A declaration of independence would not violate international law
The International Court of Justice, in its Kosovo opinion of 2010, found that a unilateral declaration of independence does “not violate general international law” (para. 122) ─ if such a declaration is not “connected with the unlawful use of force or other egregious violations of norms of general international law, in particular those of a peremptory character (jus cogens)” (para. 81; see also paras 84, 119-121 on non-violation). The ICJ in that Opinion inverted the legal question placed before it (which had been whether the declaration of independence was “in accordance with international law” (para. 1)). The Court had also shied away from saying anything meaningful on secession (as opposed to the speech act of declaring independence). In result, the Advisory Opinion came out as a parsimonious if not meagre restatement of the law.
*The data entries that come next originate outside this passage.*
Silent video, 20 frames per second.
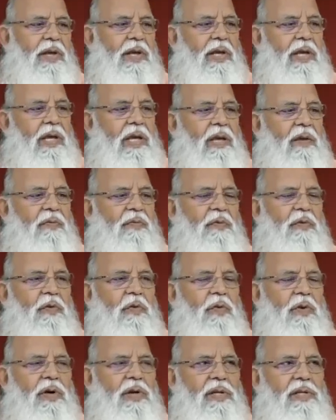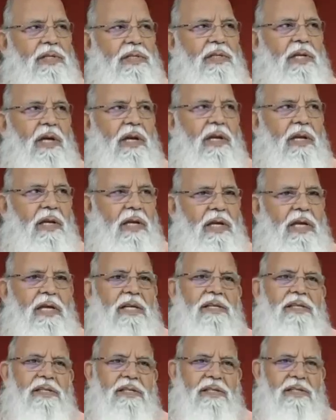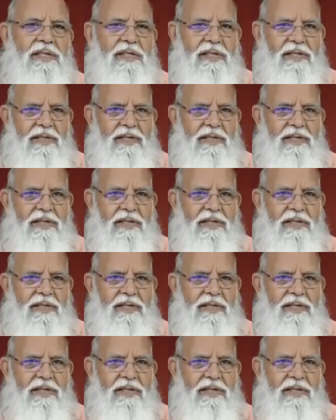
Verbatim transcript: If your son is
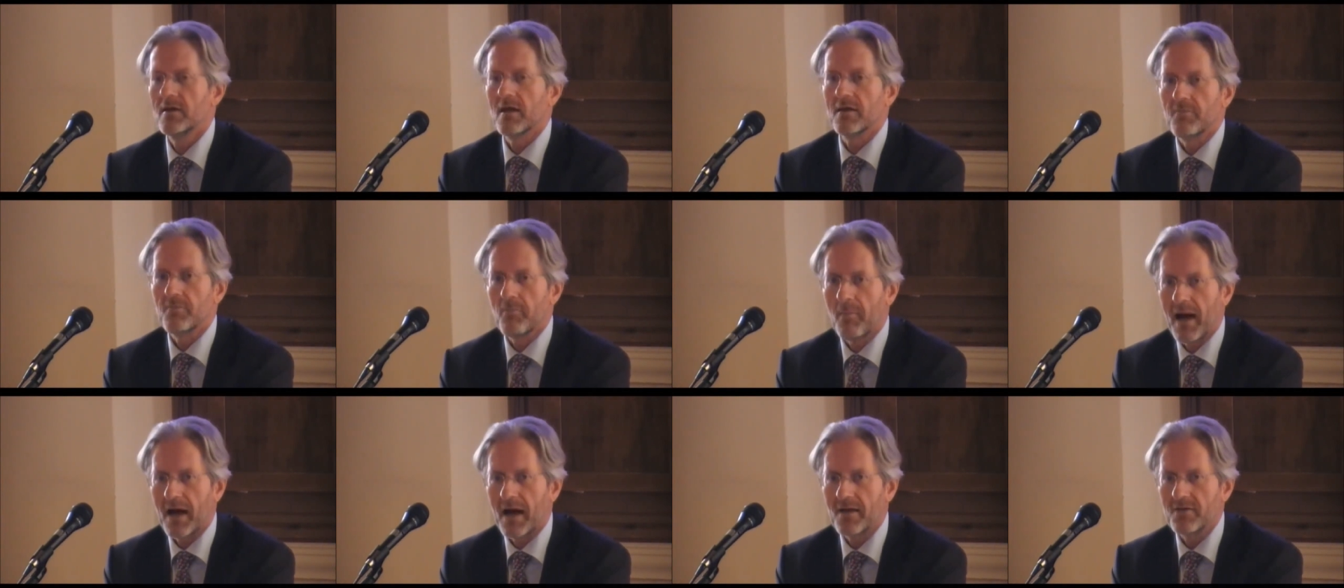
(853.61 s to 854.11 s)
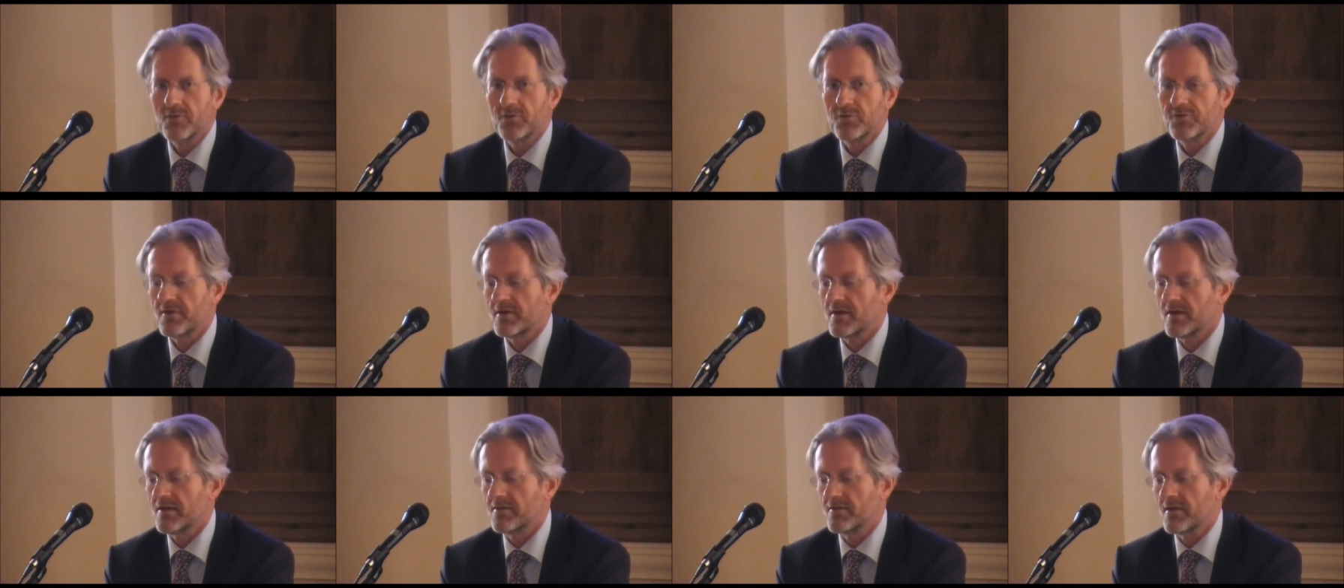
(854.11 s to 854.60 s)
and
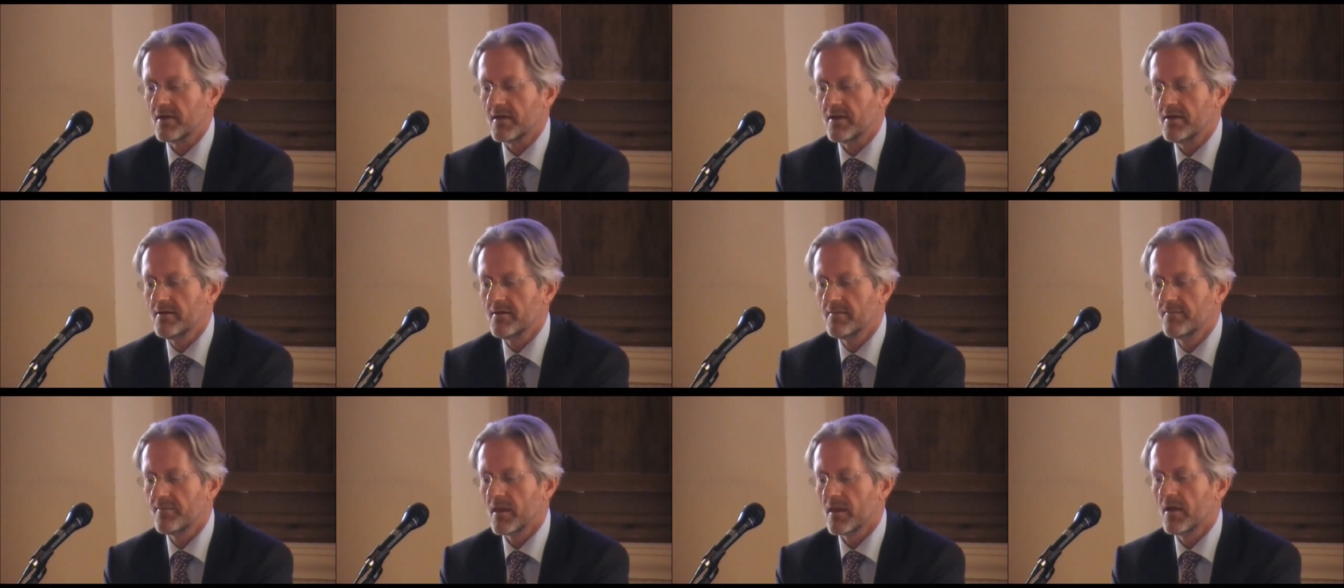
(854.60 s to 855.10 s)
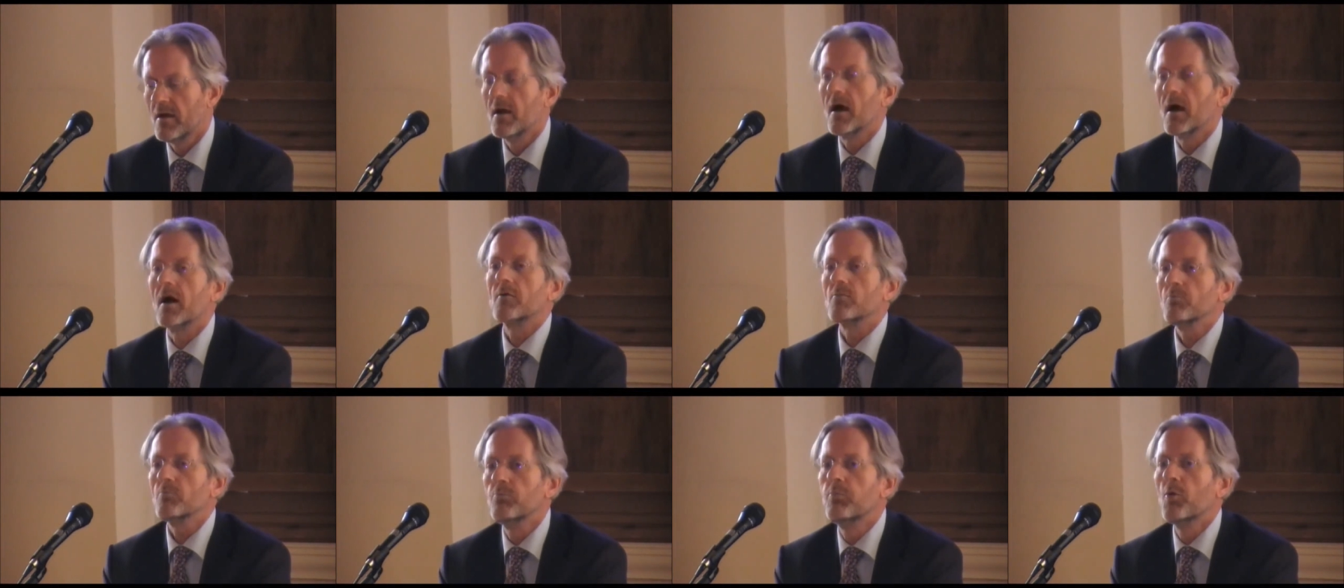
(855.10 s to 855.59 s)
Manus in Italy,
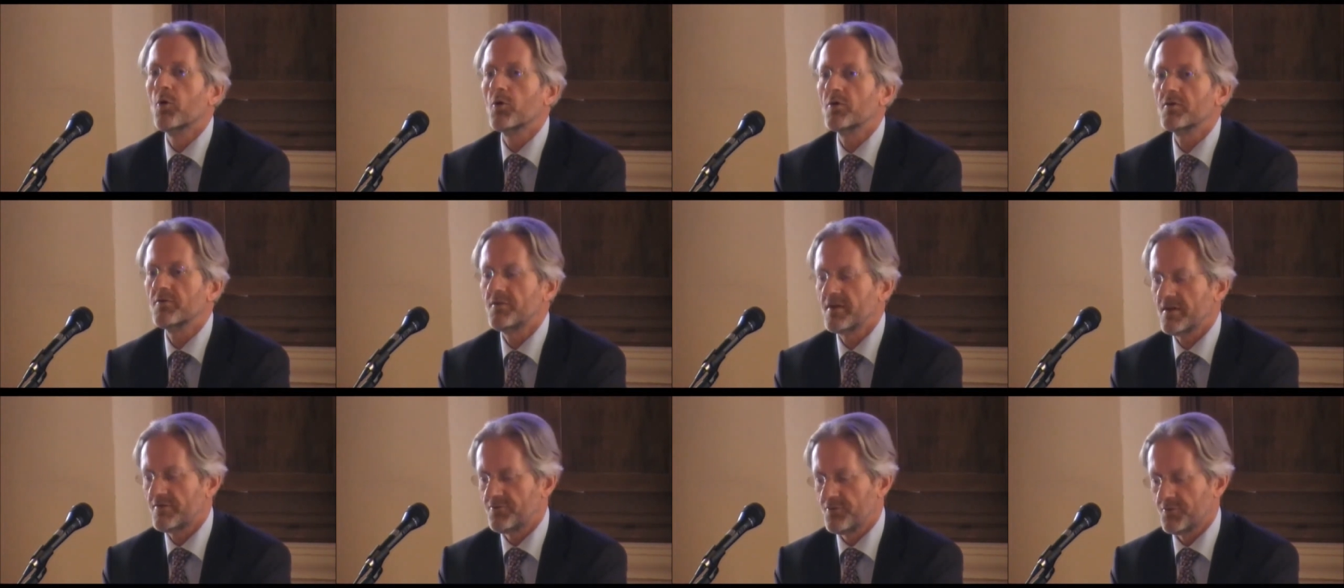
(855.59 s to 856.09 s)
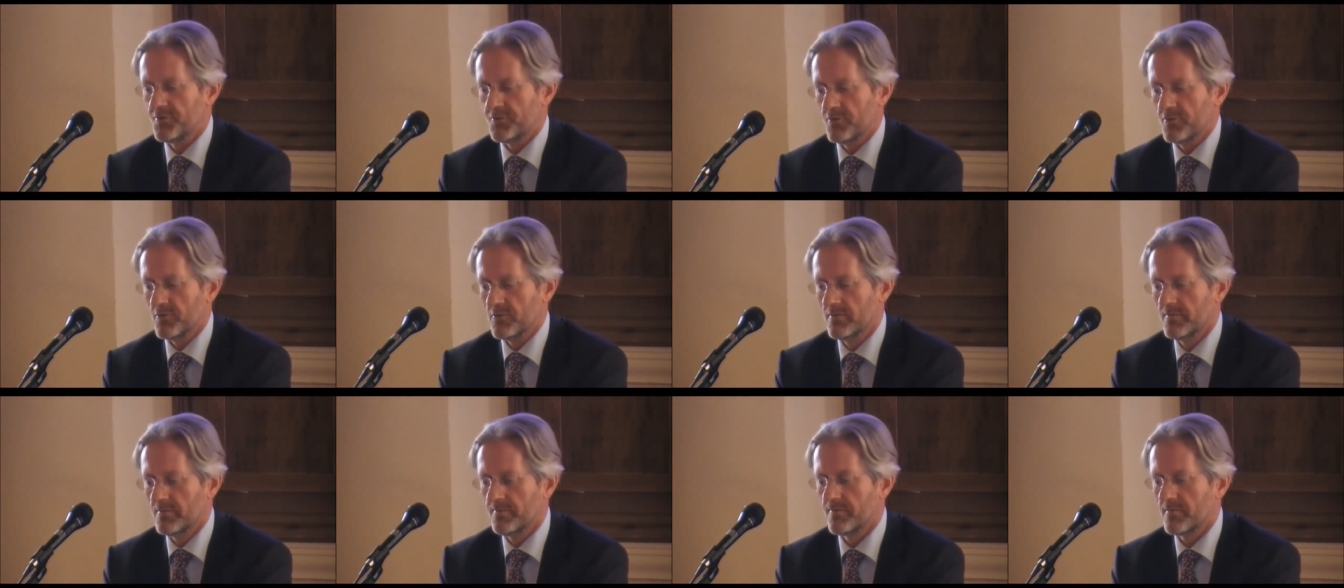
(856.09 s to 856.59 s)
are born
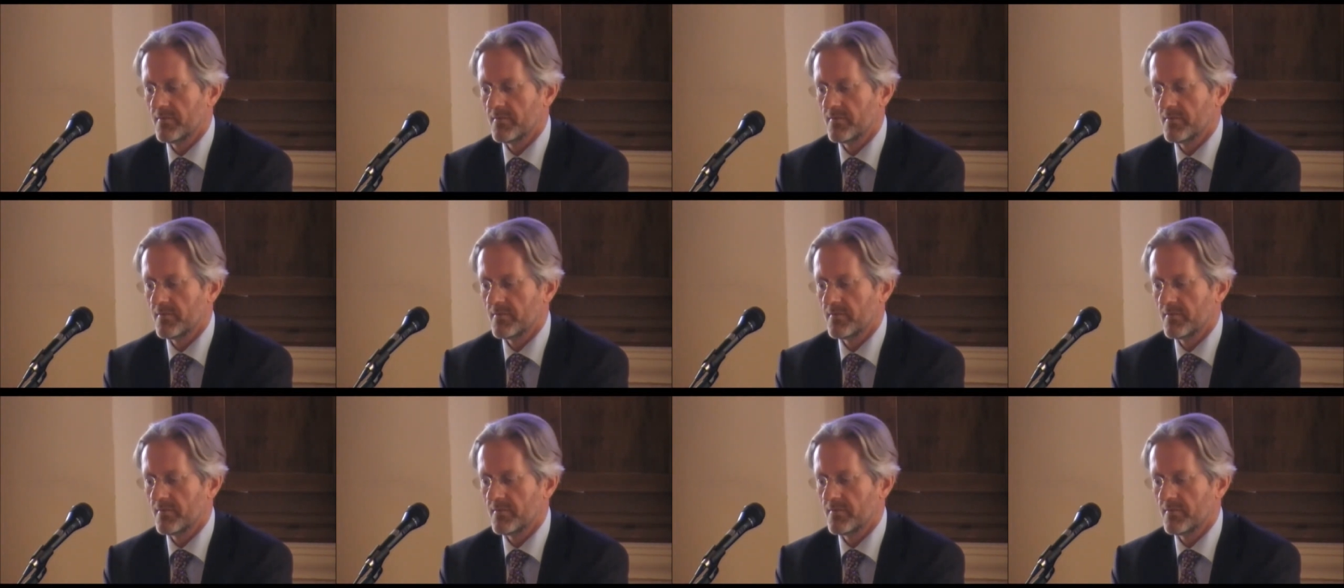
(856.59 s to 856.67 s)
digital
Disproportionate use of force (police and military) is prohibited by international law
However meek, the Kosovo Advisory Opinion is relevant for Catalonia also with regard to the prohibition on the use of force. The Court here said that “unlawful use of force” would taint a declaration of independence and make it violative of international law (para. 81), but did not say when such resort to force would indeed be “unlawful”. Also, the ICJ did not say whose use of force although it probably had the separatists themselves in mind. Read the rest of this entry…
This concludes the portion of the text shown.